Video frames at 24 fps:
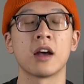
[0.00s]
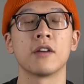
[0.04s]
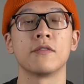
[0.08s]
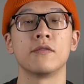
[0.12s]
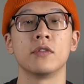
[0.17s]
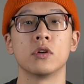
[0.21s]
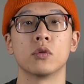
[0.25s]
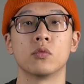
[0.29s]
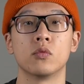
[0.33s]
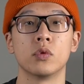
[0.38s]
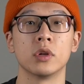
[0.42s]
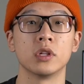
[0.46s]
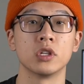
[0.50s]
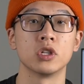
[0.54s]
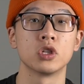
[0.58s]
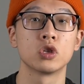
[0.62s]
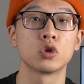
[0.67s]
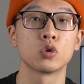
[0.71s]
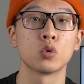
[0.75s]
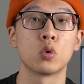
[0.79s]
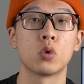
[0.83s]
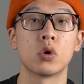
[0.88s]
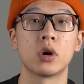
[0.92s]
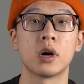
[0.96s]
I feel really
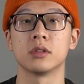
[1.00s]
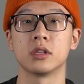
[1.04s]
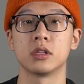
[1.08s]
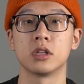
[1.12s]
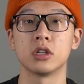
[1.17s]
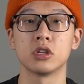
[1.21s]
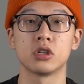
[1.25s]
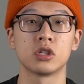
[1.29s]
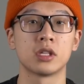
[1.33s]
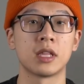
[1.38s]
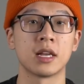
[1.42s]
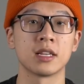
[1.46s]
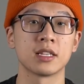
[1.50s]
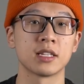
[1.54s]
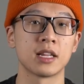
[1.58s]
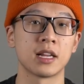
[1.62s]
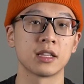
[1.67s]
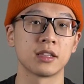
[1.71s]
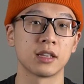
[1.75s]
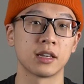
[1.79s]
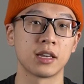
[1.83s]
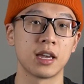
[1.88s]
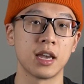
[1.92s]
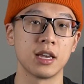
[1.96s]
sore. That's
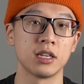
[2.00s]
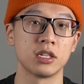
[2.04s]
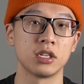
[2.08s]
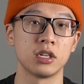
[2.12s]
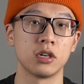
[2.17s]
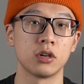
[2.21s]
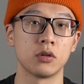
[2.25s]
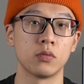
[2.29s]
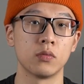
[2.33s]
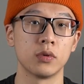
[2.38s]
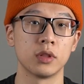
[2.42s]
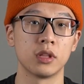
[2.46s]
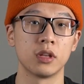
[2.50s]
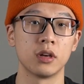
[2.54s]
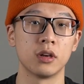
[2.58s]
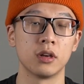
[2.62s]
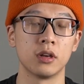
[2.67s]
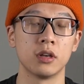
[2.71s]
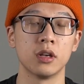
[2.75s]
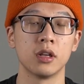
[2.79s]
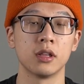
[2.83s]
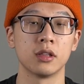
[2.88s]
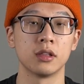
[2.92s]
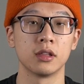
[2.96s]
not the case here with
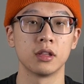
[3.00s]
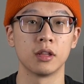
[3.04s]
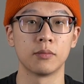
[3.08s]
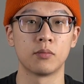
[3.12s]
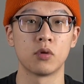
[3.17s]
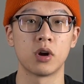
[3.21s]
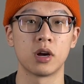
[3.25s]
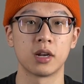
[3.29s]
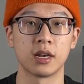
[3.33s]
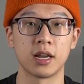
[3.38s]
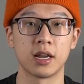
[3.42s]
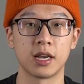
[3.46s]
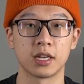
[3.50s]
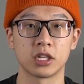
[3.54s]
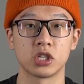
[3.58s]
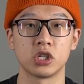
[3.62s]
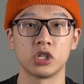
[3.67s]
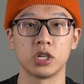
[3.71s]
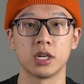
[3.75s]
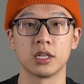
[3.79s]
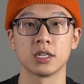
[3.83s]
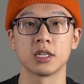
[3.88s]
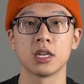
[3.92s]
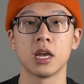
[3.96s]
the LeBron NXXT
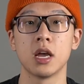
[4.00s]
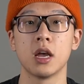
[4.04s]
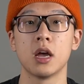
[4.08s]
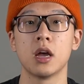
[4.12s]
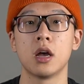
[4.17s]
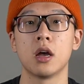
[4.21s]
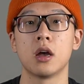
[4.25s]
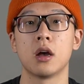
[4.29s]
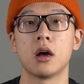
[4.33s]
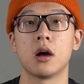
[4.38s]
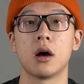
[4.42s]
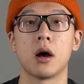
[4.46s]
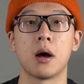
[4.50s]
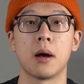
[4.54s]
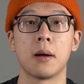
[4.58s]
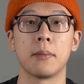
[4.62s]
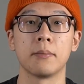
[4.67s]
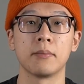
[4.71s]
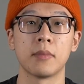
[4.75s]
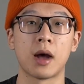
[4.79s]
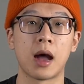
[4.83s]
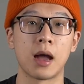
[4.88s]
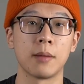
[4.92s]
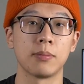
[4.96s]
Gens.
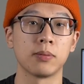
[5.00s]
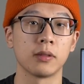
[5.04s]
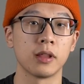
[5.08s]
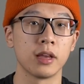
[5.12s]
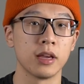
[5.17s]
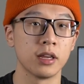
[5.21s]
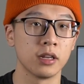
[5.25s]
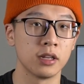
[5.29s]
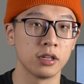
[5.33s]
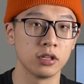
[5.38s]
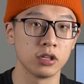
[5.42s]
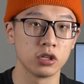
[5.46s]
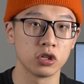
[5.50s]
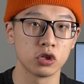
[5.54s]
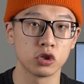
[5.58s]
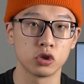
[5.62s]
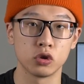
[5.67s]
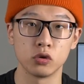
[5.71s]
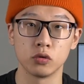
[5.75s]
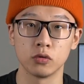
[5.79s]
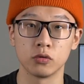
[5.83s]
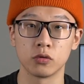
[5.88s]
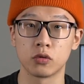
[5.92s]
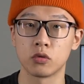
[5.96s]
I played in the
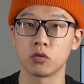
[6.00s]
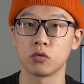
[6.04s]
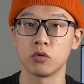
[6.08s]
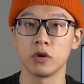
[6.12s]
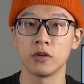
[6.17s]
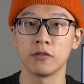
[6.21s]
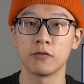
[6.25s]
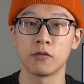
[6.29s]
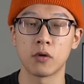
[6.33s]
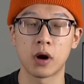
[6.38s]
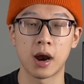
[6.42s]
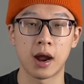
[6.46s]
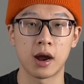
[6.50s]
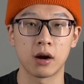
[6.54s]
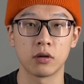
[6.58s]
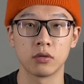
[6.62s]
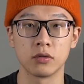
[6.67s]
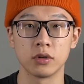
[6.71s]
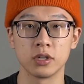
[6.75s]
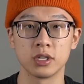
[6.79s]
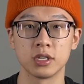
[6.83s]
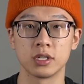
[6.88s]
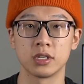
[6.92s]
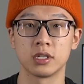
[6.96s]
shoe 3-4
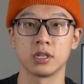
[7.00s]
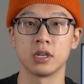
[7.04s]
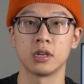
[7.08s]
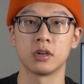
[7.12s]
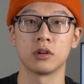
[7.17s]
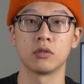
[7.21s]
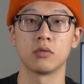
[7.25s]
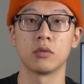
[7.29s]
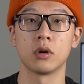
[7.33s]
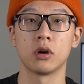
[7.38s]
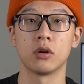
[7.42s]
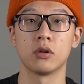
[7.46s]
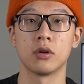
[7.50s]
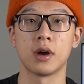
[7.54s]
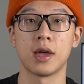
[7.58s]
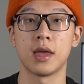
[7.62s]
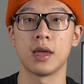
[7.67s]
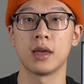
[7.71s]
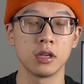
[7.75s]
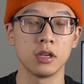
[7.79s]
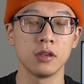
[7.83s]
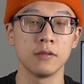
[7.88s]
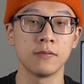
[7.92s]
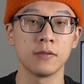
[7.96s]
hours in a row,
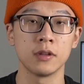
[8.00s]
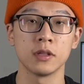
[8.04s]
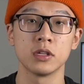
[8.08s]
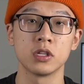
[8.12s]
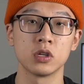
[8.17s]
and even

__________________________________________________

PROBLEM TO SOLVE →
Print each record exactly as it stands, skipping the pictures.

RESPONSE TO THE EXERCISE →
Video frames at 24 fps:
[0.00s]
[0.04s]
[0.08s]
[0.12s]
[0.17s]
[0.21s]
[0.25s]
[0.29s]
[0.33s]
[0.38s]
[0.42s]
[0.46s]
[0.50s]
[0.54s]
[0.58s]
[0.62s]
[0.67s]
[0.71s]
[0.75s]
[0.79s]
[0.83s]
[0.88s]
[0.92s]
[0.96s]
I feel really
[1.00s]
[1.04s]
[1.08s]
[1.12s]
[1.17s]
[1.21s]
[1.25s]
[1.29s]
[1.33s]
[1.38s]
[1.42s]
[1.46s]
[1.50s]
[1.54s]
[1.58s]
[1.62s]
[1.67s]
[1.71s]
[1.75s]
[1.79s]
[1.83s]
[1.88s]
[1.92s]
[1.96s]
sore. That's
[2.00s]
[2.04s]
[2.08s]
[2.12s]
[2.17s]
[2.21s]
[2.25s]
[2.29s]
[2.33s]
[2.38s]
[2.42s]
[2.46s]
[2.50s]
[2.54s]
[2.58s]
[2.62s]
[2.67s]
[2.71s]
[2.75s]
[2.79s]
[2.83s]
[2.88s]
[2.92s]
[2.96s]
not the case here with
[3.00s]
[3.04s]
[3.08s]
[3.12s]
[3.17s]
[3.21s]
[3.25s]
[3.29s]
[3.33s]
[3.38s]
[3.42s]
[3.46s]
[3.50s]
[3.54s]
[3.58s]
[3.62s]
[3.67s]
[3.71s]
[3.75s]
[3.79s]
[3.83s]
[3.88s]
[3.92s]
[3.96s]
the LeBron NXXT
[4.00s]
[4.04s]
[4.08s]
[4.12s]
[4.17s]
[4.21s]
[4.25s]
[4.29s]
[4.33s]
[4.38s]
[4.42s]
[4.46s]
[4.50s]
[4.54s]
[4.58s]
[4.62s]
[4.67s]
[4.71s]
[4.75s]
[4.79s]
[4.83s]
[4.88s]
[4.92s]
[4.96s]
Gens.
[5.00s]
[5.04s]
[5.08s]
[5.12s]
[5.17s]
[5.21s]
[5.25s]
[5.29s]
[5.33s]
[5.38s]
[5.42s]
[5.46s]
[5.50s]
[5.54s]
[5.58s]
[5.62s]
[5.67s]
[5.71s]
[5.75s]
[5.79s]
[5.83s]
[5.88s]
[5.92s]
[5.96s]
I played in the
[6.00s]
[6.04s]
[6.08s]
[6.12s]
[6.17s]
[6.21s]
[6.25s]
[6.29s]
[6.33s]
[6.38s]
[6.42s]
[6.46s]
[6.50s]
[6.54s]
[6.58s]
[6.62s]
[6.67s]
[6.71s]
[6.75s]
[6.79s]
[6.83s]
[6.88s]
[6.92s]
[6.96s]
shoe 3-4
[7.00s]
[7.04s]
[7.08s]
[7.12s]
[7.17s]
[7.21s]
[7.25s]
[7.29s]
[7.33s]
[7.38s]
[7.42s]
[7.46s]
[7.50s]
[7.54s]
[7.58s]
[7.62s]
[7.67s]
[7.71s]
[7.75s]
[7.79s]
[7.83s]
[7.88s]
[7.92s]
[7.96s]
hours in a row,
[8.00s]
[8.04s]
[8.08s]
[8.12s]
[8.17s]
and even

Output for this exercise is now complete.